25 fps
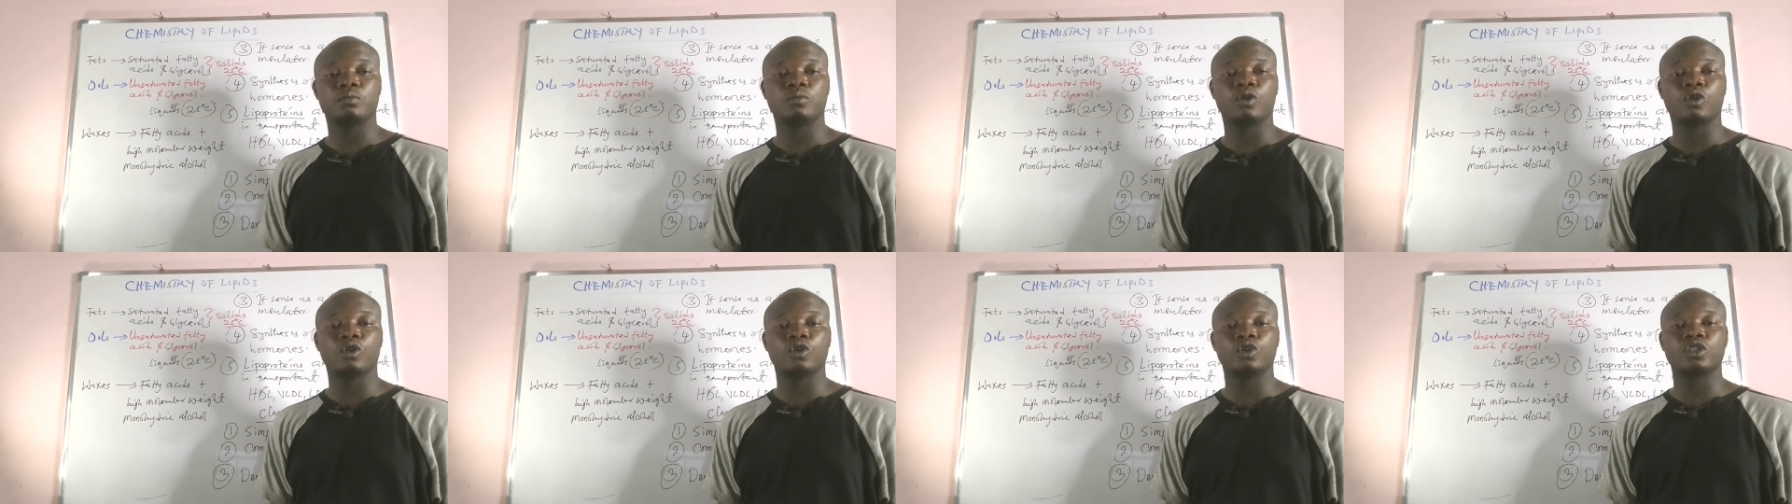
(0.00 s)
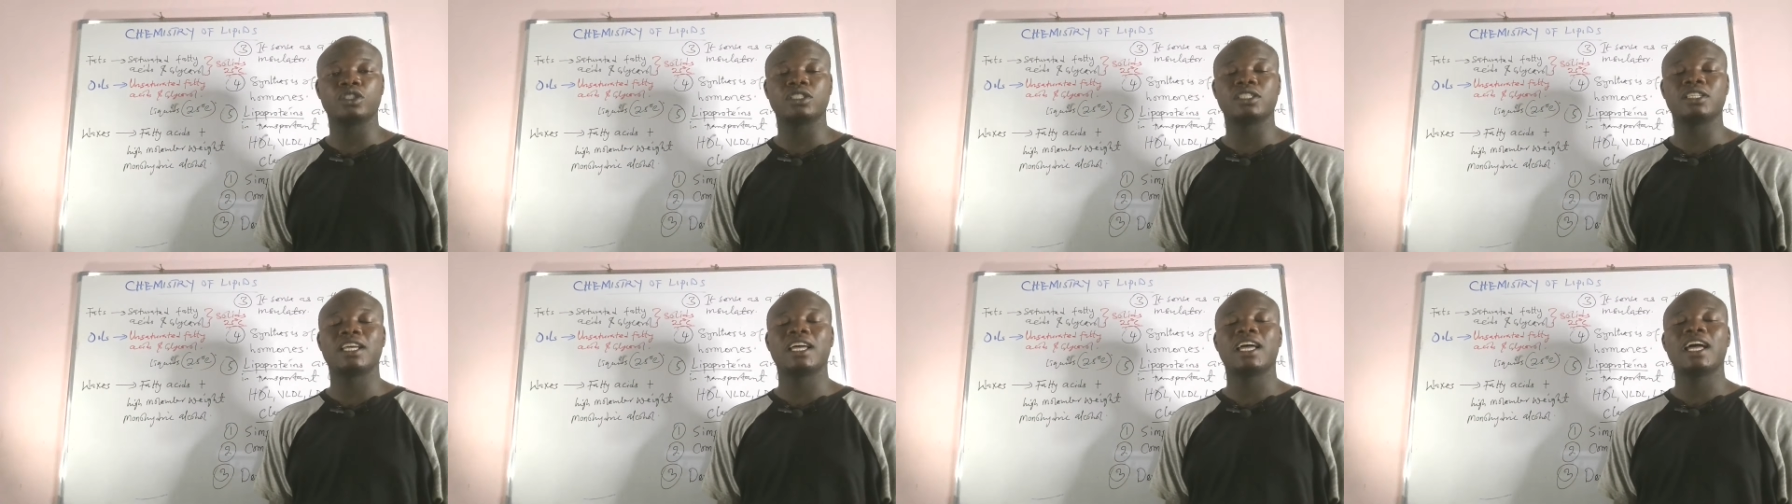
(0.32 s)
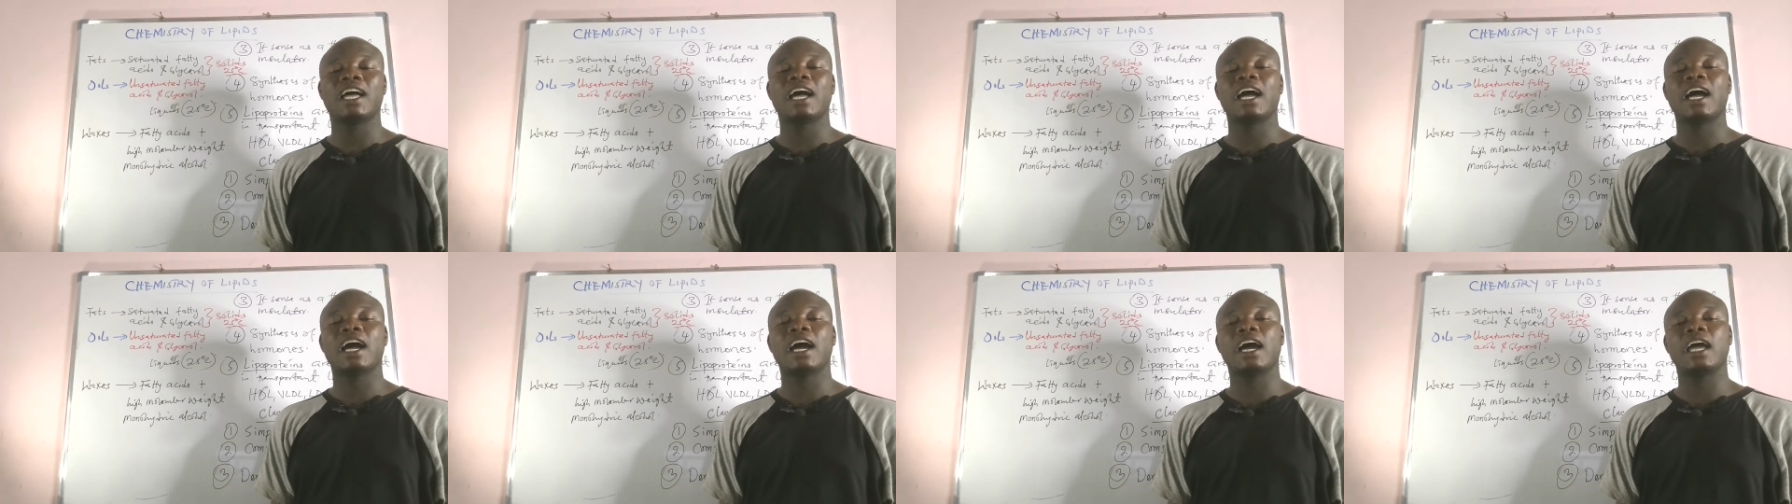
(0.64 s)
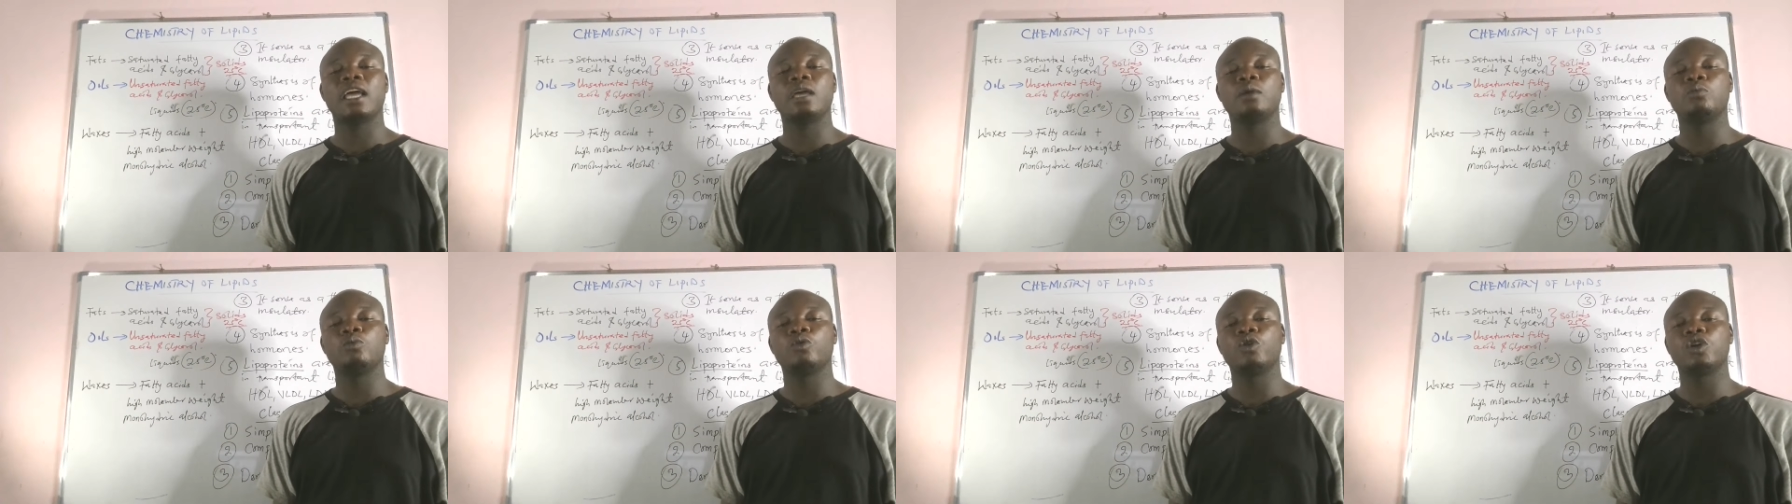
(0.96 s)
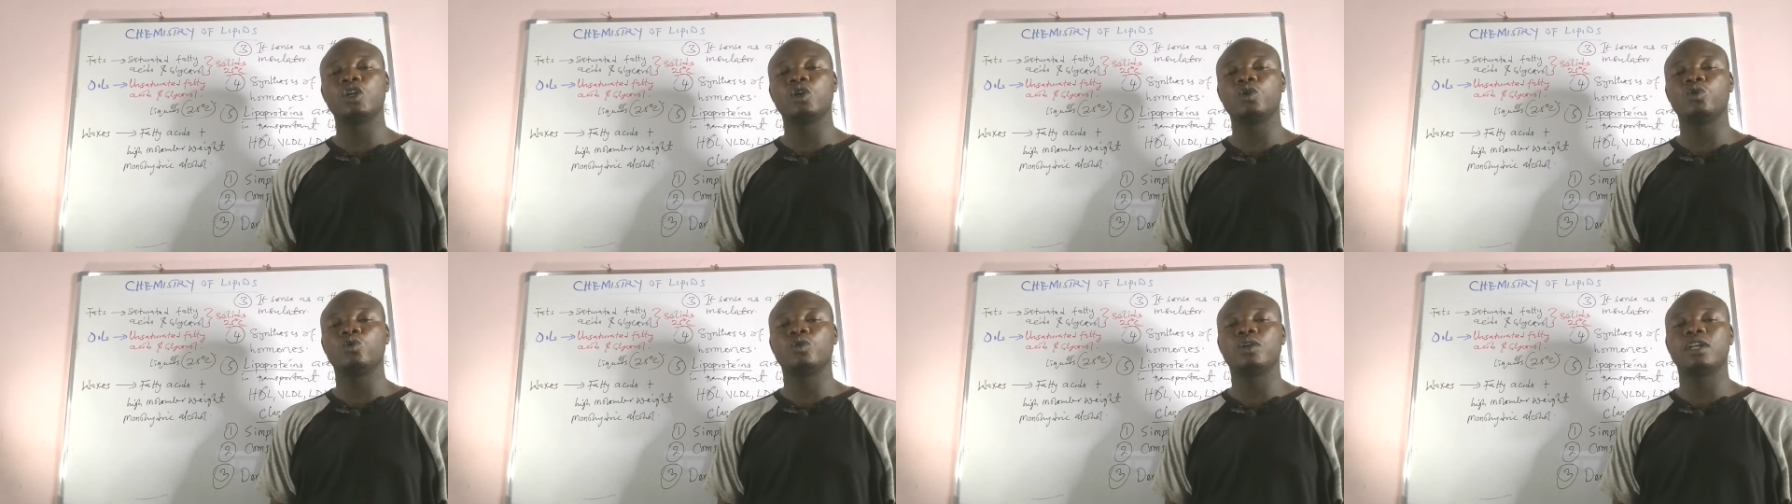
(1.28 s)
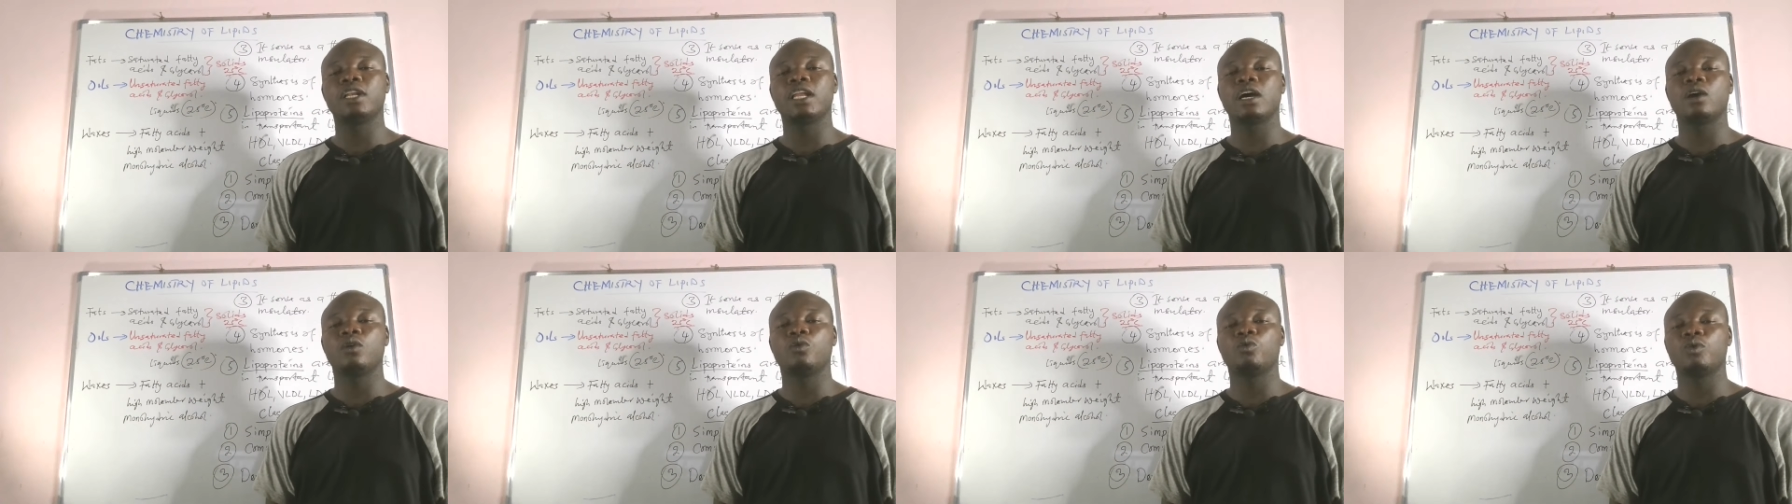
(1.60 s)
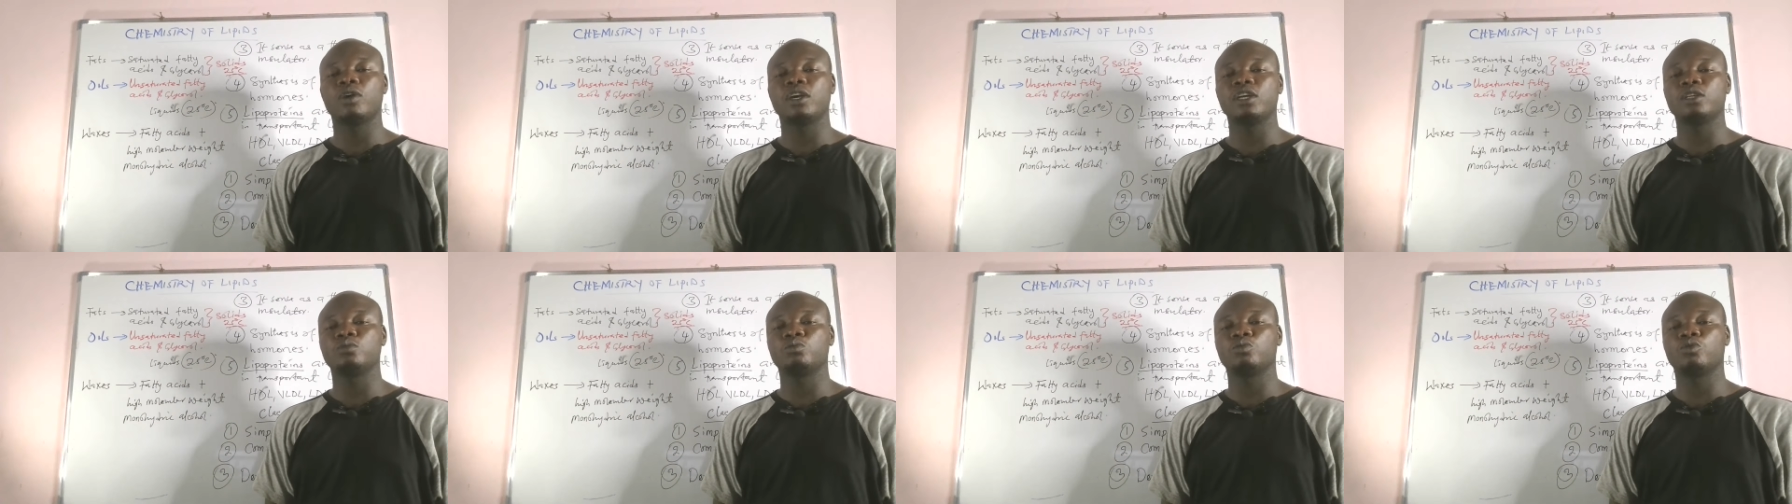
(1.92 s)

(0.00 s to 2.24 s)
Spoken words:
plus high molecular weight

The task. Print the full listing above again with exact wording and no images.

Response area.
25 fps
(0.00 s)
(0.32 s)
(0.64 s)
(0.96 s)
(1.28 s)
(1.60 s)
(1.92 s)

(0.00 s to 2.24 s)
Spoken words:
plus high molecular weight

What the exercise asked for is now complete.